### Task goal
All entries below are to be written out again exactly, but no picture is to be copied.

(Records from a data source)
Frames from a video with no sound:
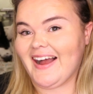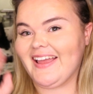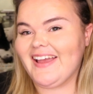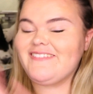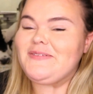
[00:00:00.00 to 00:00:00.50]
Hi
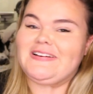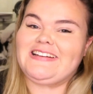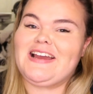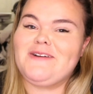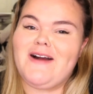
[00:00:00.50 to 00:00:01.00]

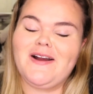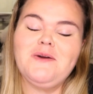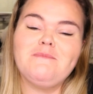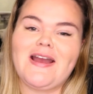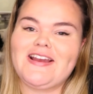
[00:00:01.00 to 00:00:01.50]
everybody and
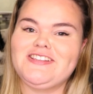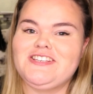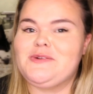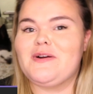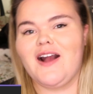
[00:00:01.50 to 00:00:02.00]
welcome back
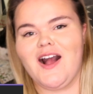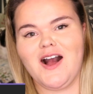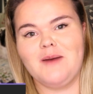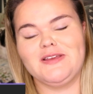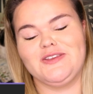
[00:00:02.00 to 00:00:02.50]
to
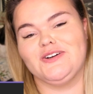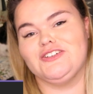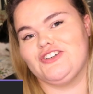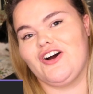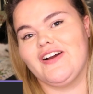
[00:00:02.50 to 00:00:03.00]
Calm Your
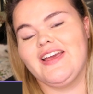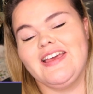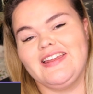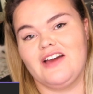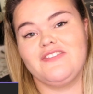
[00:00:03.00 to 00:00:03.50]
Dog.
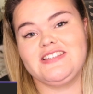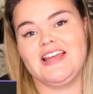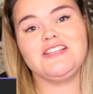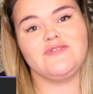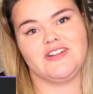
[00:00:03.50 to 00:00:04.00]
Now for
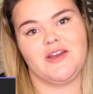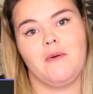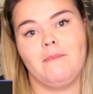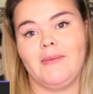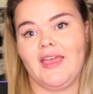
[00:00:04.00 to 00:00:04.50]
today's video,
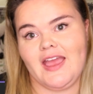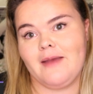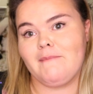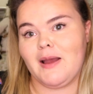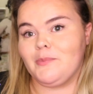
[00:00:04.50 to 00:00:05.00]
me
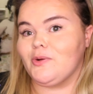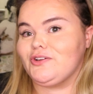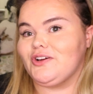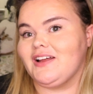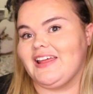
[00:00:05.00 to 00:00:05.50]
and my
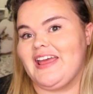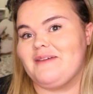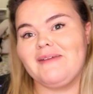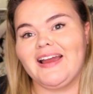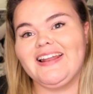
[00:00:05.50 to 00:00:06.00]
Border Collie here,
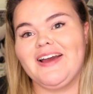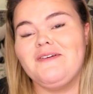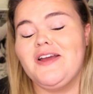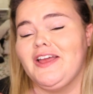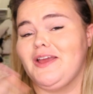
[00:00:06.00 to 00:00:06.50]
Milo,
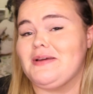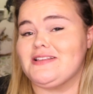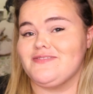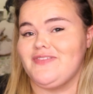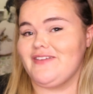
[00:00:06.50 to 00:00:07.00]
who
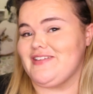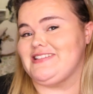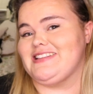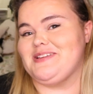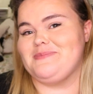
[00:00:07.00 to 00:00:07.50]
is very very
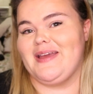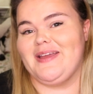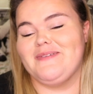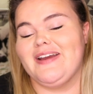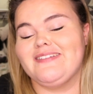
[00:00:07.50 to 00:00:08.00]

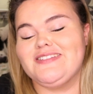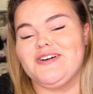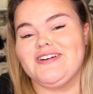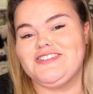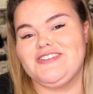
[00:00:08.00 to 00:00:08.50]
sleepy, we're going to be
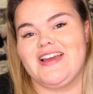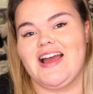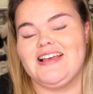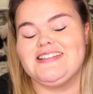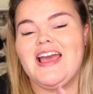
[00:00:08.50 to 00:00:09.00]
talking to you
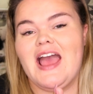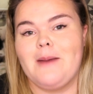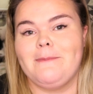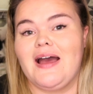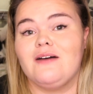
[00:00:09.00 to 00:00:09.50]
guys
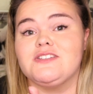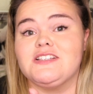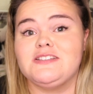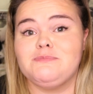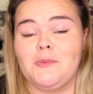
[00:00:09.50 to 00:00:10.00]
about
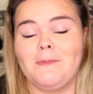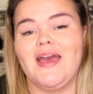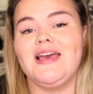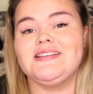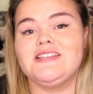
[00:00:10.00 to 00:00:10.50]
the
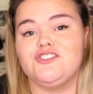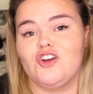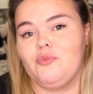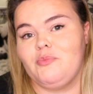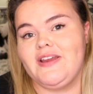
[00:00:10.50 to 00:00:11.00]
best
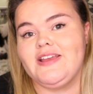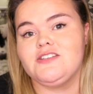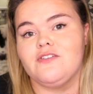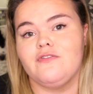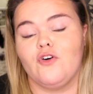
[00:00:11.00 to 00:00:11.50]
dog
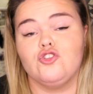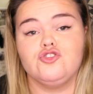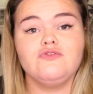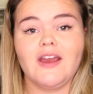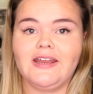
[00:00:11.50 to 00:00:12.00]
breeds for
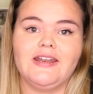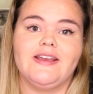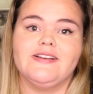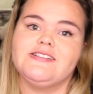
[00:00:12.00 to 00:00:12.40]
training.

### Solution
Frames from a video with no sound:
[00:00:00.00 to 00:00:00.50]
Hi
[00:00:00.50 to 00:00:01.00]

[00:00:01.00 to 00:00:01.50]
everybody and
[00:00:01.50 to 00:00:02.00]
welcome back
[00:00:02.00 to 00:00:02.50]
to
[00:00:02.50 to 00:00:03.00]
Calm Your
[00:00:03.00 to 00:00:03.50]
Dog.
[00:00:03.50 to 00:00:04.00]
Now for
[00:00:04.00 to 00:00:04.50]
today's video,
[00:00:04.50 to 00:00:05.00]
me
[00:00:05.00 to 00:00:05.50]
and my
[00:00:05.50 to 00:00:06.00]
Border Collie here,
[00:00:06.00 to 00:00:06.50]
Milo,
[00:00:06.50 to 00:00:07.00]
who
[00:00:07.00 to 00:00:07.50]
is very very
[00:00:07.50 to 00:00:08.00]

[00:00:08.00 to 00:00:08.50]
sleepy, we're going to be
[00:00:08.50 to 00:00:09.00]
talking to you
[00:00:09.00 to 00:00:09.50]
guys
[00:00:09.50 to 00:00:10.00]
about
[00:00:10.00 to 00:00:10.50]
the
[00:00:10.50 to 00:00:11.00]
best
[00:00:11.00 to 00:00:11.50]
dog
[00:00:11.50 to 00:00:12.00]
breeds for
[00:00:12.00 to 00:00:12.40]
training.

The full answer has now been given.